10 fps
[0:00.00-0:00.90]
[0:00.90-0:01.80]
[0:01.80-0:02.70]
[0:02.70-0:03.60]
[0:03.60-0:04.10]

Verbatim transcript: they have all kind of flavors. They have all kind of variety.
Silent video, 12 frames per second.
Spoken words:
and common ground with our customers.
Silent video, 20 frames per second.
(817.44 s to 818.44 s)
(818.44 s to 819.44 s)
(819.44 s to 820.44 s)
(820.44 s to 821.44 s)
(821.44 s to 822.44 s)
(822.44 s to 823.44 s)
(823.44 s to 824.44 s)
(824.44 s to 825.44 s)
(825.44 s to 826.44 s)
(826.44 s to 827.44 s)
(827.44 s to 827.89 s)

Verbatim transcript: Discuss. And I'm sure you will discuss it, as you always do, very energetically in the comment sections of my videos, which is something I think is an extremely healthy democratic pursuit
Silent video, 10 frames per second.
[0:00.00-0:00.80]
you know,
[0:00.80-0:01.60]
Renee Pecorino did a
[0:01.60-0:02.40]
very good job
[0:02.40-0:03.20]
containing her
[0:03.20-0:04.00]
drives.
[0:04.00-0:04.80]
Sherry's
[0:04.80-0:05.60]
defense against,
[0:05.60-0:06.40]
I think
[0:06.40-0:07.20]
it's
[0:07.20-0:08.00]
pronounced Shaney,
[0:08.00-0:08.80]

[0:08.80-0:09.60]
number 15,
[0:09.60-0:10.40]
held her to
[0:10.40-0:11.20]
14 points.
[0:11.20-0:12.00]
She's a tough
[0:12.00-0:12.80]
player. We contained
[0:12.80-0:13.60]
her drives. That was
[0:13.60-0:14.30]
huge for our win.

§ **Assigned task**:
Pick out and copy the lines of the material that include the word "second".

§ **Written solution**:
Silent video, 12 frames per second.
Silent video, 20 frames per second.
Silent video, 10 frames per second.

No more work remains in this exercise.